Labour is due to table a formal no-confidence motion in the government on Tuesday - the first of its kind for three and a half years.
A debate and vote is likely in the House of Commons on Wednesday.
If it passes, the convention is that Mr Johnson’s government would either resign or seek a general election.
But despite Tory MPs forcing him out, defeat for Mr Johnson seems highly unlikely. He has a 73-seat majority and Conservatives are unlikely to vote down their own government when they know a new leader is on the way.

Jeremy Corbyn ’s no confidence motion in Theresa May ’s government failed in 2019 and the last successful no confidence motion was in 1979, bringing down the government of James Callaghan.
Before that the last defeat was in 1924.
It comes after Keir Starmer vowed a no confidence vote in the government if Mr Johnson tried to cling to office.
A Labour source told HuffPost UK: “It will put the squeeze on backbench Tories to either vote for him, and be hypocrites, or back Labour, admitting we were right.
“Do all those Tory leadership candidates really want to be answering that question next week? They know he needs to go.”

Previously a no confidence defeat would trigger a general election automatically if no new government was found within 14 days. This is no longer the case because the law it was based on, the Fixed Term Parliaments Act, has been repealed.
Mr Johnson has denied he has plans to stand himself in the leadership race after announcing he would resign as prime minister last week.
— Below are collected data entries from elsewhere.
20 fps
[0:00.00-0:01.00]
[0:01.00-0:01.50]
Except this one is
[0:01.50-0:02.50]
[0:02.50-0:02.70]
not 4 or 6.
Outside Downing Street last Thursday, Mr Johnson said: "It is clearly now the will of the parliamentary Conservative Party that there should be a new leader of that party and therefore a new prime minister.
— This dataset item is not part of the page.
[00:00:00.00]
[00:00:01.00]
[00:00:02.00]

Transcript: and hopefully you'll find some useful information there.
"And I've agreed with Sir Graham Brady, the chairman of our backbench MPs, that the process of choosing that new leader should begin now and the timetable will be announced next week."
Previously a no confidence defeat would trigger a general election automatically if no new government was found within 14 days. This is no longer the case because the law it was based on, the Fixed Term Parliaments Act, has been repealed.